*** Record excerpts ***
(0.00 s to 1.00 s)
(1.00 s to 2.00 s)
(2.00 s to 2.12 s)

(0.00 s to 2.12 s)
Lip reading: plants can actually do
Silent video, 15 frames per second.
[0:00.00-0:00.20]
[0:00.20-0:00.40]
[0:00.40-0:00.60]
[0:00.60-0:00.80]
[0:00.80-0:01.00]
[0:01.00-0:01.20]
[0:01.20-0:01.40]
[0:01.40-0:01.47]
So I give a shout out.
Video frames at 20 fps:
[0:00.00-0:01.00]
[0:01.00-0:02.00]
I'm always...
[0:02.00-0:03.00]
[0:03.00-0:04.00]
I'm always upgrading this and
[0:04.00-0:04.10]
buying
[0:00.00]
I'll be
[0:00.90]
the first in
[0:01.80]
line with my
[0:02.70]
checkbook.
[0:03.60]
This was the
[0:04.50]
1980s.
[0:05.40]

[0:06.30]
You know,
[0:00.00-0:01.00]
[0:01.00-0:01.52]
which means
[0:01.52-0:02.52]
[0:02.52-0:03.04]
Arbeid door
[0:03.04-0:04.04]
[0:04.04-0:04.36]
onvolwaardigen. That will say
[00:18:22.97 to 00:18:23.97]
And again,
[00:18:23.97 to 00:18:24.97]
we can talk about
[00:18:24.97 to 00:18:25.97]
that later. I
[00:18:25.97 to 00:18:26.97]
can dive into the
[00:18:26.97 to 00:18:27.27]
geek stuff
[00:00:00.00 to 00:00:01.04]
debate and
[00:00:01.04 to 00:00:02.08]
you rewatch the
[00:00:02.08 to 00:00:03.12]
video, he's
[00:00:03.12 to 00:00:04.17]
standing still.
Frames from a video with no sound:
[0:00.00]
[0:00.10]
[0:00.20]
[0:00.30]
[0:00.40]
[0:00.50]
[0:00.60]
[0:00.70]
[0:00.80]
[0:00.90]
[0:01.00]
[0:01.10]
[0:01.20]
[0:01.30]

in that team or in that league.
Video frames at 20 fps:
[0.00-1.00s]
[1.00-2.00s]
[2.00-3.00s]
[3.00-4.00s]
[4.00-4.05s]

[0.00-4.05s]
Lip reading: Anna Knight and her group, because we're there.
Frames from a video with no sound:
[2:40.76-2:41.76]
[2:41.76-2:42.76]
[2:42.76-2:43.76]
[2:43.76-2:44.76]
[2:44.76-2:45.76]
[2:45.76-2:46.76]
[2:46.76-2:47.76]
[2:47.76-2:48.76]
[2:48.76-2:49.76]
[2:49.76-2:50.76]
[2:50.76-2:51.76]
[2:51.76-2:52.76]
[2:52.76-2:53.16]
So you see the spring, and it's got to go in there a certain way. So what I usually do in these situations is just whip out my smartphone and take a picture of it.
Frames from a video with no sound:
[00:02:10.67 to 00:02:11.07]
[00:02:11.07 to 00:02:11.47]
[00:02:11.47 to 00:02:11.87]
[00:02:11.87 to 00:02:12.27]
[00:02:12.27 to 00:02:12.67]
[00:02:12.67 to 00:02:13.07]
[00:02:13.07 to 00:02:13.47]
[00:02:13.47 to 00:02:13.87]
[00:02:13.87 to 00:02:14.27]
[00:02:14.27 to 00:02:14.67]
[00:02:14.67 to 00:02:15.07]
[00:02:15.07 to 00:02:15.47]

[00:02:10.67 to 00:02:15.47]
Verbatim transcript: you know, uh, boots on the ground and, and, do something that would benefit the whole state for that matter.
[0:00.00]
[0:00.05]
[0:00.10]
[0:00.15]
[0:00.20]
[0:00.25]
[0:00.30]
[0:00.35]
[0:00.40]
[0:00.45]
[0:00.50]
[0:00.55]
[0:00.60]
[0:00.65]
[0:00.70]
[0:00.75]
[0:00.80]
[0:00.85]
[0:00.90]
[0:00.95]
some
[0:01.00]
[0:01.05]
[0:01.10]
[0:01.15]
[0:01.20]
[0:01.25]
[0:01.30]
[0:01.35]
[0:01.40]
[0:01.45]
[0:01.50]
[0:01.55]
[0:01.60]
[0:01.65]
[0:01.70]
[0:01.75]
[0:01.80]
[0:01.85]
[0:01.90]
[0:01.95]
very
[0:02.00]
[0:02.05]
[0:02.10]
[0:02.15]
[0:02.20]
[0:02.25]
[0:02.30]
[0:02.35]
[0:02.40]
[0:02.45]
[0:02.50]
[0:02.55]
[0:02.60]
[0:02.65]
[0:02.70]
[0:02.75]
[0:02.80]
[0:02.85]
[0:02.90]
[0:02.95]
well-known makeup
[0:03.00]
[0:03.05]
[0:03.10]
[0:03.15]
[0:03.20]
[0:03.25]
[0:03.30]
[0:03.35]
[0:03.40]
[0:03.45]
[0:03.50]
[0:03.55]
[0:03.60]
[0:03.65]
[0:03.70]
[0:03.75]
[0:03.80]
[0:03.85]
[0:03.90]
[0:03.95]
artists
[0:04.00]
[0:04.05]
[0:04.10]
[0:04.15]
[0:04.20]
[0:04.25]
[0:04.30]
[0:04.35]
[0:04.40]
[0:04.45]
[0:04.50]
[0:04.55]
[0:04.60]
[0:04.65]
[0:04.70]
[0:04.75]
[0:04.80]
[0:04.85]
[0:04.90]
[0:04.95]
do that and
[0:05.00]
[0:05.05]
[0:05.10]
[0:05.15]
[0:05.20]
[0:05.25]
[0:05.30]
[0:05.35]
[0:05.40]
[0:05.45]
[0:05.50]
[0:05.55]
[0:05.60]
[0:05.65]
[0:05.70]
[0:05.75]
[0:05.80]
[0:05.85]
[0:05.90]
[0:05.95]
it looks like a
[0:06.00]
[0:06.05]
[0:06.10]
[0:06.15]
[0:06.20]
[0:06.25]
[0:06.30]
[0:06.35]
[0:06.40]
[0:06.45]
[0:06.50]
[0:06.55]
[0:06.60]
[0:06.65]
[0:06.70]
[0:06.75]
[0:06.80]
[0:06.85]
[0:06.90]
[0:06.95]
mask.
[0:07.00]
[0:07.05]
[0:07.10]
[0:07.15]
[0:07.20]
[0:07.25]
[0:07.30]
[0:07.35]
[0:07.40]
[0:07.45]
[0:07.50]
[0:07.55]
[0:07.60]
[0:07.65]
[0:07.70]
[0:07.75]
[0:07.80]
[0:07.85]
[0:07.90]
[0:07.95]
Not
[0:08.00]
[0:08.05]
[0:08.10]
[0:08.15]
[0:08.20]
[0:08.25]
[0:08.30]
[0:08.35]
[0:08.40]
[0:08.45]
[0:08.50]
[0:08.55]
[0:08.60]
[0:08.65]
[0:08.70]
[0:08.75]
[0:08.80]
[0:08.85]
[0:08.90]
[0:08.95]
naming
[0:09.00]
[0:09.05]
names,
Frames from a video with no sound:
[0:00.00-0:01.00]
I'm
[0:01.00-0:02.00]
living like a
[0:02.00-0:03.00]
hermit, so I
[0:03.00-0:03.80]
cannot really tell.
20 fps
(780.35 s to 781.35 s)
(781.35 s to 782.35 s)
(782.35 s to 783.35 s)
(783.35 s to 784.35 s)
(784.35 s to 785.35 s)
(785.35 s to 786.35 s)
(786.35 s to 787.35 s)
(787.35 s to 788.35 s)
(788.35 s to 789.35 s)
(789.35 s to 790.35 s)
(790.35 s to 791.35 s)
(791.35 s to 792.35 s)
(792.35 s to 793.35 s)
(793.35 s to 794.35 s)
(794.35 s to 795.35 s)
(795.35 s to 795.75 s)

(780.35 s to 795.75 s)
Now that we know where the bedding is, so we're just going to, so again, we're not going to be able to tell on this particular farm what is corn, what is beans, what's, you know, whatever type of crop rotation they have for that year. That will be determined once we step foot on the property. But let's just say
*** End of Record excerpts ***
Your assignment: Set all the entries above down again exactly.

Response below:
(0.00 s to 1.00 s)
(1.00 s to 2.00 s)
(2.00 s to 2.12 s)

(0.00 s to 2.12 s)
Lip reading: plants can actually do
Silent video, 15 frames per second.
[0:00.00-0:00.20]
[0:00.20-0:00.40]
[0:00.40-0:00.60]
[0:00.60-0:00.80]
[0:00.80-0:01.00]
[0:01.00-0:01.20]
[0:01.20-0:01.40]
[0:01.40-0:01.47]
So I give a shout out.
Video frames at 20 fps:
[0:00.00-0:01.00]
[0:01.00-0:02.00]
I'm always...
[0:02.00-0:03.00]
[0:03.00-0:04.00]
I'm always upgrading this and
[0:04.00-0:04.10]
buying
[0:00.00]
I'll be
[0:00.90]
the first in
[0:01.80]
line with my
[0:02.70]
checkbook.
[0:03.60]
This was the
[0:04.50]
1980s.
[0:05.40]

[0:06.30]
You know,
[0:00.00-0:01.00]
[0:01.00-0:01.52]
which means
[0:01.52-0:02.52]
[0:02.52-0:03.04]
Arbeid door
[0:03.04-0:04.04]
[0:04.04-0:04.36]
onvolwaardigen. That will say
[00:18:22.97 to 00:18:23.97]
And again,
[00:18:23.97 to 00:18:24.97]
we can talk about
[00:18:24.97 to 00:18:25.97]
that later. I
[00:18:25.97 to 00:18:26.97]
can dive into the
[00:18:26.97 to 00:18:27.27]
geek stuff
[00:00:00.00 to 00:00:01.04]
debate and
[00:00:01.04 to 00:00:02.08]
you rewatch the
[00:00:02.08 to 00:00:03.12]
video, he's
[00:00:03.12 to 00:00:04.17]
standing still.
Frames from a video with no sound:
[0:00.00]
[0:00.10]
[0:00.20]
[0:00.30]
[0:00.40]
[0:00.50]
[0:00.60]
[0:00.70]
[0:00.80]
[0:00.90]
[0:01.00]
[0:01.10]
[0:01.20]
[0:01.30]

in that team or in that league.
Video frames at 20 fps:
[0.00-1.00s]
[1.00-2.00s]
[2.00-3.00s]
[3.00-4.00s]
[4.00-4.05s]

[0.00-4.05s]
Lip reading: Anna Knight and her group, because we're there.
Frames from a video with no sound:
[2:40.76-2:41.76]
[2:41.76-2:42.76]
[2:42.76-2:43.76]
[2:43.76-2:44.76]
[2:44.76-2:45.76]
[2:45.76-2:46.76]
[2:46.76-2:47.76]
[2:47.76-2:48.76]
[2:48.76-2:49.76]
[2:49.76-2:50.76]
[2:50.76-2:51.76]
[2:51.76-2:52.76]
[2:52.76-2:53.16]
So you see the spring, and it's got to go in there a certain way. So what I usually do in these situations is just whip out my smartphone and take a picture of it.
Frames from a video with no sound:
[00:02:10.67 to 00:02:11.07]
[00:02:11.07 to 00:02:11.47]
[00:02:11.47 to 00:02:11.87]
[00:02:11.87 to 00:02:12.27]
[00:02:12.27 to 00:02:12.67]
[00:02:12.67 to 00:02:13.07]
[00:02:13.07 to 00:02:13.47]
[00:02:13.47 to 00:02:13.87]
[00:02:13.87 to 00:02:14.27]
[00:02:14.27 to 00:02:14.67]
[00:02:14.67 to 00:02:15.07]
[00:02:15.07 to 00:02:15.47]

[00:02:10.67 to 00:02:15.47]
Verbatim transcript: you know, uh, boots on the ground and, and, do something that would benefit the whole state for that matter.
[0:00.00]
[0:00.05]
[0:00.10]
[0:00.15]
[0:00.20]
[0:00.25]
[0:00.30]
[0:00.35]
[0:00.40]
[0:00.45]
[0:00.50]
[0:00.55]
[0:00.60]
[0:00.65]
[0:00.70]
[0:00.75]
[0:00.80]
[0:00.85]
[0:00.90]
[0:00.95]
some
[0:01.00]
[0:01.05]
[0:01.10]
[0:01.15]
[0:01.20]
[0:01.25]
[0:01.30]
[0:01.35]
[0:01.40]
[0:01.45]
[0:01.50]
[0:01.55]
[0:01.60]
[0:01.65]
[0:01.70]
[0:01.75]
[0:01.80]
[0:01.85]
[0:01.90]
[0:01.95]
very
[0:02.00]
[0:02.05]
[0:02.10]
[0:02.15]
[0:02.20]
[0:02.25]
[0:02.30]
[0:02.35]
[0:02.40]
[0:02.45]
[0:02.50]
[0:02.55]
[0:02.60]
[0:02.65]
[0:02.70]
[0:02.75]
[0:02.80]
[0:02.85]
[0:02.90]
[0:02.95]
well-known makeup
[0:03.00]
[0:03.05]
[0:03.10]
[0:03.15]
[0:03.20]
[0:03.25]
[0:03.30]
[0:03.35]
[0:03.40]
[0:03.45]
[0:03.50]
[0:03.55]
[0:03.60]
[0:03.65]
[0:03.70]
[0:03.75]
[0:03.80]
[0:03.85]
[0:03.90]
[0:03.95]
artists
[0:04.00]
[0:04.05]
[0:04.10]
[0:04.15]
[0:04.20]
[0:04.25]
[0:04.30]
[0:04.35]
[0:04.40]
[0:04.45]
[0:04.50]
[0:04.55]
[0:04.60]
[0:04.65]
[0:04.70]
[0:04.75]
[0:04.80]
[0:04.85]
[0:04.90]
[0:04.95]
do that and
[0:05.00]
[0:05.05]
[0:05.10]
[0:05.15]
[0:05.20]
[0:05.25]
[0:05.30]
[0:05.35]
[0:05.40]
[0:05.45]
[0:05.50]
[0:05.55]
[0:05.60]
[0:05.65]
[0:05.70]
[0:05.75]
[0:05.80]
[0:05.85]
[0:05.90]
[0:05.95]
it looks like a
[0:06.00]
[0:06.05]
[0:06.10]
[0:06.15]
[0:06.20]
[0:06.25]
[0:06.30]
[0:06.35]
[0:06.40]
[0:06.45]
[0:06.50]
[0:06.55]
[0:06.60]
[0:06.65]
[0:06.70]
[0:06.75]
[0:06.80]
[0:06.85]
[0:06.90]
[0:06.95]
mask.
[0:07.00]
[0:07.05]
[0:07.10]
[0:07.15]
[0:07.20]
[0:07.25]
[0:07.30]
[0:07.35]
[0:07.40]
[0:07.45]
[0:07.50]
[0:07.55]
[0:07.60]
[0:07.65]
[0:07.70]
[0:07.75]
[0:07.80]
[0:07.85]
[0:07.90]
[0:07.95]
Not
[0:08.00]
[0:08.05]
[0:08.10]
[0:08.15]
[0:08.20]
[0:08.25]
[0:08.30]
[0:08.35]
[0:08.40]
[0:08.45]
[0:08.50]
[0:08.55]
[0:08.60]
[0:08.65]
[0:08.70]
[0:08.75]
[0:08.80]
[0:08.85]
[0:08.90]
[0:08.95]
naming
[0:09.00]
[0:09.05]
names,
Frames from a video with no sound:
[0:00.00-0:01.00]
I'm
[0:01.00-0:02.00]
living like a
[0:02.00-0:03.00]
hermit, so I
[0:03.00-0:03.80]
cannot really tell.
20 fps
(780.35 s to 781.35 s)
(781.35 s to 782.35 s)
(782.35 s to 783.35 s)
(783.35 s to 784.35 s)
(784.35 s to 785.35 s)
(785.35 s to 786.35 s)
(786.35 s to 787.35 s)
(787.35 s to 788.35 s)
(788.35 s to 789.35 s)
(789.35 s to 790.35 s)
(790.35 s to 791.35 s)
(791.35 s to 792.35 s)
(792.35 s to 793.35 s)
(793.35 s to 794.35 s)
(794.35 s to 795.35 s)
(795.35 s to 795.75 s)

(780.35 s to 795.75 s)
Now that we know where the bedding is, so we're just going to, so again, we're not going to be able to tell on this particular farm what is corn, what is beans, what's, you know, whatever type of crop rotation they have for that year. That will be determined once we step foot on the property. But let's just say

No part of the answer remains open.